Marina Peterson is professor of anthropology at the University of Texas at Austin. Her work attends to elemental forces and shifting modalities of matter, exploring diverse and innovative ways of encountering and presenting the ethnographic. Her most recent book, Atmospheric Noise: The Indefinite Urbanism of Los Angeles, engages mobilizations around airport noise to address ways in which noise amplifies modes of sensing and making sense of the atmospheric. She has co-edited two books on anthropology and art, Between Matter and Method: Encounters in Anthropology and Art and Anthropology of the Arts: A Reader and is a founding director of the Bureau for Experimental Ethnography.
Kensington Market Soundscape Study

The Kensington Market Soundscape Study is a community- and arts-based ethnographic team research project led by Farzaneh Hemmasi, Associate Professor of Ethnomusicology at University of Toronto. Based in the historic downtown Toronto immigrant neighborhood of Kensington Market, we use qualitative research to better understand the complex interplay of desires, histories, and regulations, and to observe and aid multiple parties in the community in finding means to manage the neighbourhood’s “soundscape.” In partnership with the KM Business Improvement Area, we have helped produce and document the Pedestrian Sundays street festival; charted community experiences with sound and noise; supported community organizations’ efforts to oppose City of Toronto plans for the neighborhood’s permanent pedestrianization; and more. The current installation was created from KMSS’s sound recordings, field notes, interviews, and survey data and created by KMSS team members Nil Basdurak, Wesley Brunson, Hannah Brown, and Farzaneh Hemmasi. https://kensingtonmarket.music.utoronto.ca/

Doğa Tekin

Doğa Tekin is a multimedia artist and PhD student in linguistic anthropology at UCLA. Her work uses multisensory methods to understand the material-semiotic processes through which colonial ideologies about land and interspecies relations are reinforced or disrupted.

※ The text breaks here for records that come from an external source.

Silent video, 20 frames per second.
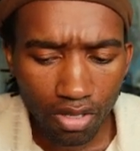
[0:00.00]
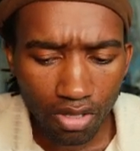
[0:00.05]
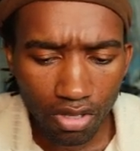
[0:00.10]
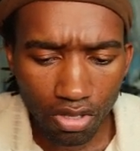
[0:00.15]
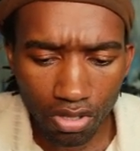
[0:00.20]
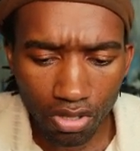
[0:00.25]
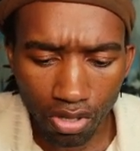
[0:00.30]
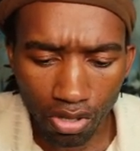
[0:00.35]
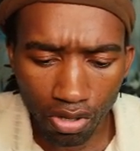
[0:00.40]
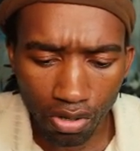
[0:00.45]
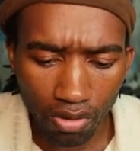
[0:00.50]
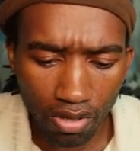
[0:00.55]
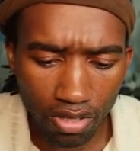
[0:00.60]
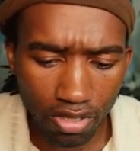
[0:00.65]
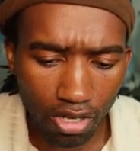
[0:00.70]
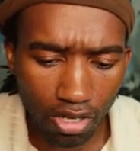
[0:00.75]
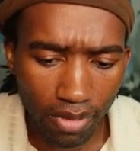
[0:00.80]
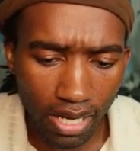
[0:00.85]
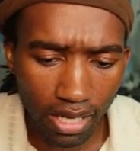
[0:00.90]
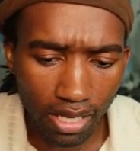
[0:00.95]
So
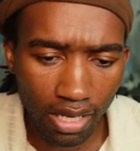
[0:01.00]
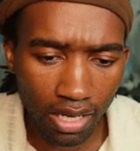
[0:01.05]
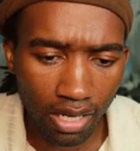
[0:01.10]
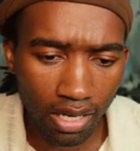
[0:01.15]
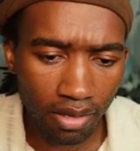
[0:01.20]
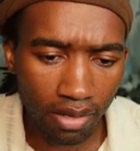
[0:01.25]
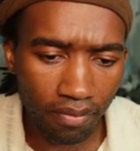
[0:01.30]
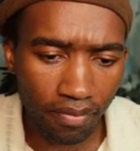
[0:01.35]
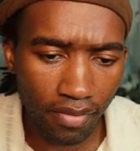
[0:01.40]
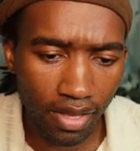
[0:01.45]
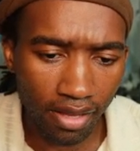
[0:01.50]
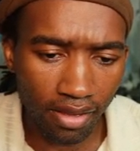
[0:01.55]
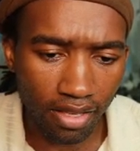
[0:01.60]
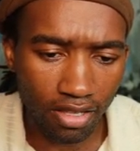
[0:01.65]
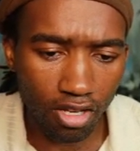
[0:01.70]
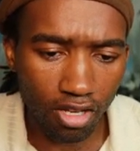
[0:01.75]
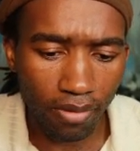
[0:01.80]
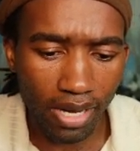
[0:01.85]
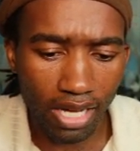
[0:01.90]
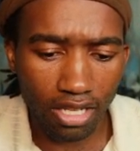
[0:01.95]
let's go back here and
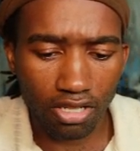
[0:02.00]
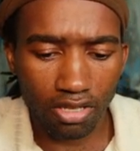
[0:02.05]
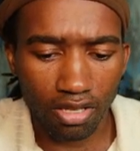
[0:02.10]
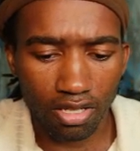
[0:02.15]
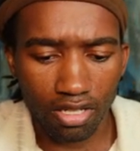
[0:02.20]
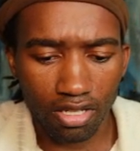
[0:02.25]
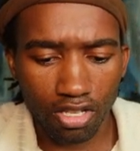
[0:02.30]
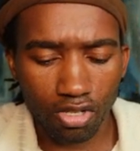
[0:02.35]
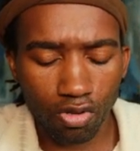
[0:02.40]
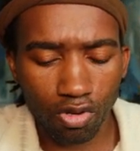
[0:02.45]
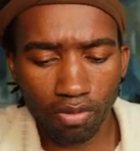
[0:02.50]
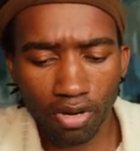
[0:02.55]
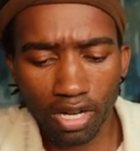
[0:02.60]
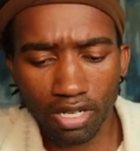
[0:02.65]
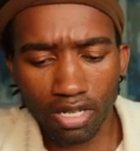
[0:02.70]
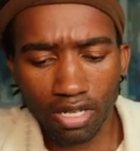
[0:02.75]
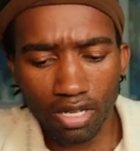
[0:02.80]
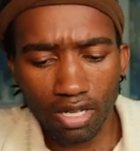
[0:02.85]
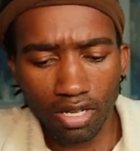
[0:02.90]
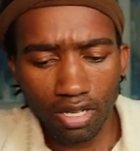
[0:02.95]
let's go back to the Discord bot.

In her dissertation research, she focuses on the semiotic mechanisms of decolonization in the Indigenous-led grassroots organization People of Color Fungi Community’s work with the fungus huitlacoche. Her Master’s research examined Big Sur travel vlogs and information boards in Pfeiffer Big Sur State Park to understand how settler colonial environmental ideologies are discursively produced, constructing racialized and classed imaginaries of who interacts with nature and how. Over the past three years, Doğa has been working on developing methods and pedagogical tools within anthropology and urban humanities using spatially-oriented sonic production. She is on the editorial board of the Digital Salon podcast, and produces ambient electronic music under the artist name wood ear.